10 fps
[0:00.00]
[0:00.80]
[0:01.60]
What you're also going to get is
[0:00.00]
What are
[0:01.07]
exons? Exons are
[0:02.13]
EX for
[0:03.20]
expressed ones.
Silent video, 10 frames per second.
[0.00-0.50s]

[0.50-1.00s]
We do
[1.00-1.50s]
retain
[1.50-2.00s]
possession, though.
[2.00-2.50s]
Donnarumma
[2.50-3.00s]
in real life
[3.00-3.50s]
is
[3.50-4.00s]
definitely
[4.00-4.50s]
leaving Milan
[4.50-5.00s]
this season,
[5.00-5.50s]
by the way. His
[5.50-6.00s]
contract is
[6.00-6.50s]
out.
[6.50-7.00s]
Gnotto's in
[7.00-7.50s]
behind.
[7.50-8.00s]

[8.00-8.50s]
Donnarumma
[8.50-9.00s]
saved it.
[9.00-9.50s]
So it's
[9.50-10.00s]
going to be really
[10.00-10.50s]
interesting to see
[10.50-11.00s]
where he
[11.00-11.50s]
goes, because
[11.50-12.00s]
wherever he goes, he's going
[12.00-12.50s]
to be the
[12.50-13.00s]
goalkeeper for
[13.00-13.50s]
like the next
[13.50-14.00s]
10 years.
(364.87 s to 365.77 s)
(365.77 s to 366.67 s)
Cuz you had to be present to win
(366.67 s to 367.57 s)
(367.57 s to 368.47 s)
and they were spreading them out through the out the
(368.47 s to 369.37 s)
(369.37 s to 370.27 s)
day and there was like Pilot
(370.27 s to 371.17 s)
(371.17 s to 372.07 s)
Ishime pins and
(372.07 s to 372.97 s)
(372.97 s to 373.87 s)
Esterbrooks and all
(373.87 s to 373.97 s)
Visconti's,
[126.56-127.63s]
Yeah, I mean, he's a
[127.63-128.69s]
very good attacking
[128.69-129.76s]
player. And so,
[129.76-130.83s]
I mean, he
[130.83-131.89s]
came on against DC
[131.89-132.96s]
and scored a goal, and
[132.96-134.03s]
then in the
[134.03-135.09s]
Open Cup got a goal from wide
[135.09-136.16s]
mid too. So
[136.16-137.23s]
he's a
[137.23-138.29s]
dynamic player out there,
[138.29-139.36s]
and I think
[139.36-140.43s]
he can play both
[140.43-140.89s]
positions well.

+ + + +

▸ About this exercise
Copy out each record above exactly, leaving nothing out.

▸ Finished exercise
10 fps
[0:00.00]
[0:00.80]
[0:01.60]
What you're also going to get is
[0:00.00]
What are
[0:01.07]
exons? Exons are
[0:02.13]
EX for
[0:03.20]
expressed ones.
Silent video, 10 frames per second.
[0.00-0.50s]

[0.50-1.00s]
We do
[1.00-1.50s]
retain
[1.50-2.00s]
possession, though.
[2.00-2.50s]
Donnarumma
[2.50-3.00s]
in real life
[3.00-3.50s]
is
[3.50-4.00s]
definitely
[4.00-4.50s]
leaving Milan
[4.50-5.00s]
this season,
[5.00-5.50s]
by the way. His
[5.50-6.00s]
contract is
[6.00-6.50s]
out.
[6.50-7.00s]
Gnotto's in
[7.00-7.50s]
behind.
[7.50-8.00s]

[8.00-8.50s]
Donnarumma
[8.50-9.00s]
saved it.
[9.00-9.50s]
So it's
[9.50-10.00s]
going to be really
[10.00-10.50s]
interesting to see
[10.50-11.00s]
where he
[11.00-11.50s]
goes, because
[11.50-12.00s]
wherever he goes, he's going
[12.00-12.50s]
to be the
[12.50-13.00s]
goalkeeper for
[13.00-13.50s]
like the next
[13.50-14.00s]
10 years.
(364.87 s to 365.77 s)
(365.77 s to 366.67 s)
Cuz you had to be present to win
(366.67 s to 367.57 s)
(367.57 s to 368.47 s)
and they were spreading them out through the out the
(368.47 s to 369.37 s)
(369.37 s to 370.27 s)
day and there was like Pilot
(370.27 s to 371.17 s)
(371.17 s to 372.07 s)
Ishime pins and
(372.07 s to 372.97 s)
(372.97 s to 373.87 s)
Esterbrooks and all
(373.87 s to 373.97 s)
Visconti's,
[126.56-127.63s]
Yeah, I mean, he's a
[127.63-128.69s]
very good attacking
[128.69-129.76s]
player. And so,
[129.76-130.83s]
I mean, he
[130.83-131.89s]
came on against DC
[131.89-132.96s]
and scored a goal, and
[132.96-134.03s]
then in the
[134.03-135.09s]
Open Cup got a goal from wide
[135.09-136.16s]
mid too. So
[136.16-137.23s]
he's a
[137.23-138.29s]
dynamic player out there,
[138.29-139.36s]
and I think
[139.36-140.43s]
he can play both
[140.43-140.89s]
positions well.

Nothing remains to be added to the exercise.